Discerning and Characterising Types of Competency Questions for Ontologies
C. Maria Keet, Zubeida Casmod Khan
TL;DR
This work addresses the lack of structured guidance for competency questions in ontology engineering by introducing the Questions for Ontologies (QuO) framework, which classifies CQs into five types: Scoping (SCQ), Validating (VCQ), Foundational (FCQ), Relationship (RCQ), and Metaproperty (MpCQ). It formalizes the distinct purposes and constituents of each type, provides a practical diagrammatic representation, and demonstrates their use via a coffee-domain use case aligned with the NeOn methodology. To promote reuse and research, the authors introduce ROCQS, a FAIR-compliant repository containing 438 CQs categorized by type, with plans for future expansion and tooling support. The work aims to enhance clarity and effectiveness of CQs in ontology development, enabling better scoping, validation, foundational alignment, relational analysis, and metaproperty classification, with potential impact on ontology quality and interoperability.
Abstract
Competency Questions (CQs) are widely used in ontology development by guiding, among others, the scoping and validation stages. However, very limited guidance exists for formulating CQs and assessing whether they are good CQs, leading to issues such as ambiguity and unusable formulations.
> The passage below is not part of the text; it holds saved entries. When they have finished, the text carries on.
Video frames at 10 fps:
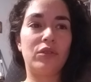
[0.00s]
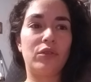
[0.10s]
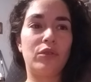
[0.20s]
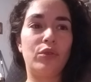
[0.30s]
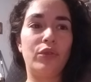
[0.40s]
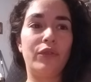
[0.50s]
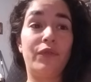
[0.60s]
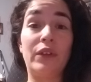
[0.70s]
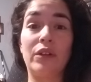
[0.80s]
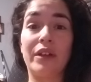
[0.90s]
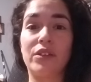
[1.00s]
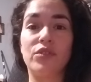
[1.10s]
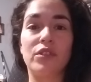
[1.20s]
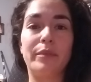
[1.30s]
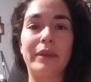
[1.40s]
who you feel like you
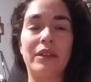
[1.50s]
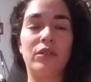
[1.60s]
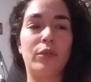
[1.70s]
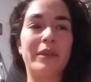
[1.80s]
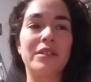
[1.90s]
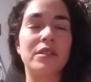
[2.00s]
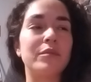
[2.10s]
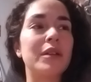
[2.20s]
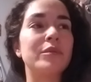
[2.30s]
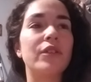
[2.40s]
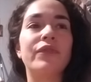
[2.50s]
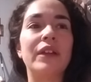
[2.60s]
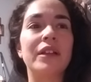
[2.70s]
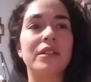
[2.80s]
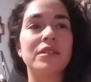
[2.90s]
should be, you know. Because sometimes our
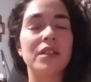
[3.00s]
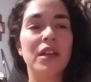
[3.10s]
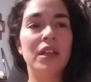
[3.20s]
feelings,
To solve this, one requires insight into the nature of CQs for ontologies and their constituent parts, as well as which ones are not. We aim to contribute to such theoretical foundations in this paper, which is informed by analysing questions, their uses, and the myriad of ontology development tasks. This resulted in a first Model for Competency Questions, which comprises five main types of CQs, each with a different purpose: Scoping (SCQ), Validating (VCQ), Foundational (FCQ), Relationship (RCQ), and Metaproperty (MpCQ) questions. This model enhances the clarity of CQs and therewith aims to improve on the effectiveness of CQs in ontology development, thanks to their respective identifiable distinct constituent elements. We illustrate and evaluate them with a user story and demonstrate where which type can be used in ontology development tasks. To foster use and research, we created an annotated repository of 438 CQs, the Repository of Ontology Competency QuestionS (ROCQS), incorporating an existing CQ dataset and new CQs and CQ templates, which further demonstrate distinctions among types of CQs.